Getting tested for insomnia
Your physician may order a sleep disorder test to assist with diagnosing insomnia- particularly if Primary Insomnia (i.e. insomnia not caused by an underlying disease) is suspected. This could include a physical exam and a detailed medical and sleep history assessment. Below is a list of common suggestions and tests medical providers may use to guide their assessment and diagnosis of insomnia:
- Sleep diary (A way to self-track your sleep patterns)
- Mental health exam (To further investigate possible depression, anxiety, or other mental disorders as an underlying cause of sleep disruption)
- Epworth Sleepiness Scale (A questionnaire validated to assess daytime sleepiness)
- Actigraphy (Using a small, wrist-worn device to measure sleep-wake patterns over time)
- Polysomnogram (A test that measures sleep activity during sleep)
If you are noticing difficulty with sleeping at night, be sure to discuss your symptoms with your physician!
Are there treatments for insomnia?
This depends on the type of insomnia you have. Whenever you hear a claim about certain drugs or interventions “curing insomnia,” question what kind of insomnia they’re referring to (and what the evidence is to back up their claims).
Targeted drugs, supplements, and behavioral interventions may be helpful for Primary Insomnia. Treatment for Secondary Insomnia, however, will typically be more focused on the primary disorder. For example, if you’re experiencing joint pain from arthitis that causes you to stay up all night (Secondary Insomnia), maybe pain medication your physician prescribes will help you get better sleep. The insomnia itself will only be targeted if other treatment options specific to the underyling causes don’t work.

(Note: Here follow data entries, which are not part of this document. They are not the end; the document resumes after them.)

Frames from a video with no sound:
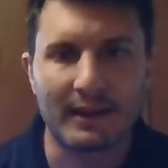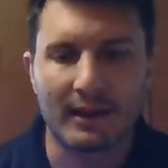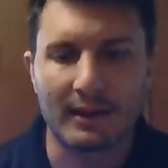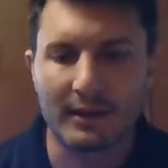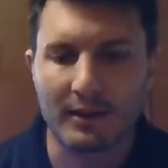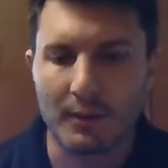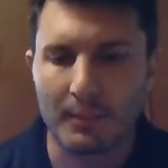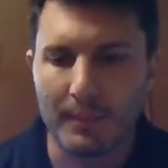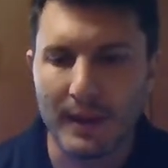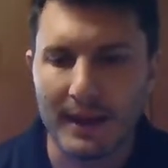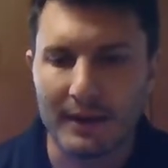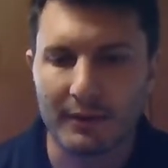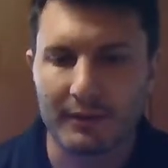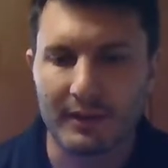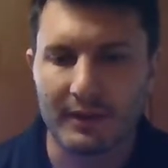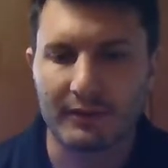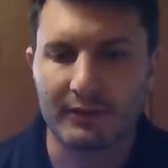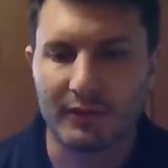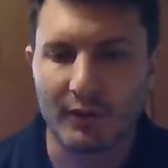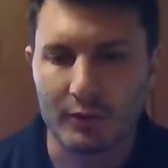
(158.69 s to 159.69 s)
a little better
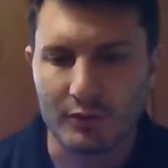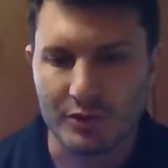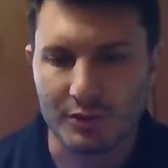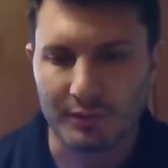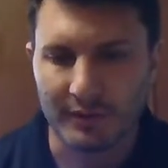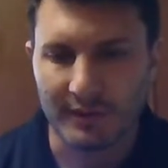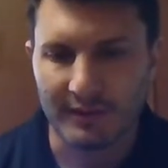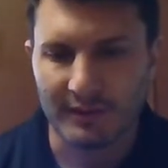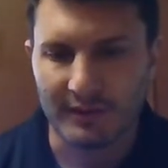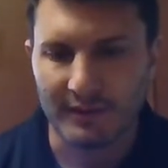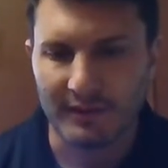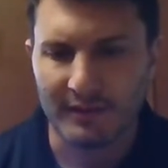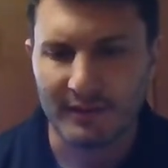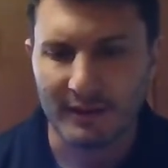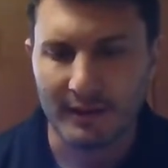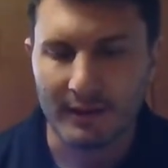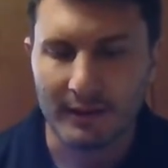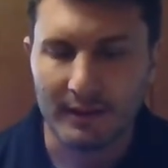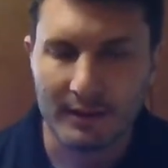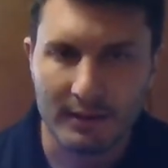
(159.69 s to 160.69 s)
than social
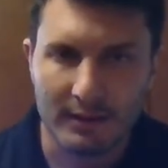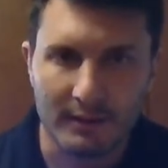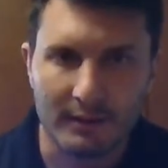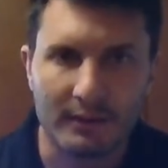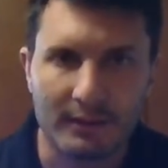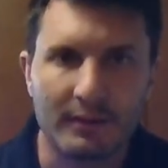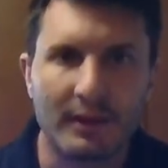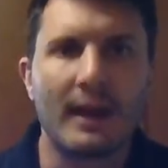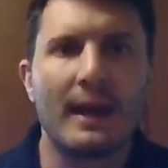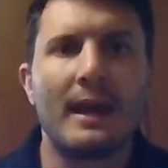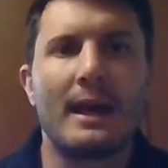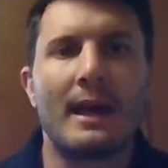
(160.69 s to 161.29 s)
distancing because,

Research has found that Primary Insomnia may respond well to psychological intervention3. Examples of psychological intervention include:
- Cognitive techniques (techniques to help reshape beliefs and attitudes about sleep)
- Cognitive behavioral (combines cognitive techniques with behavioral techniques, like relaxation or breathing, in order to target poor sleep behaviors)
- Relaxation (can be muscle relaxation, soothing imagery, or other relaxation techniques)
- Sleep restriction (improving sleep by restricting the time allotted for sleep at night)
- Stimulus control (A set of instructions that help to get rid of poor sleep habits)
If you’ve been struggling with insomnia for a long time, consult your doctor to find out the root cause of it. You may be able to treat your symptoms more effectively if you know what is causing them. Consult with your healthcare professional before trying any treatment plan as not all plans will work for everyone.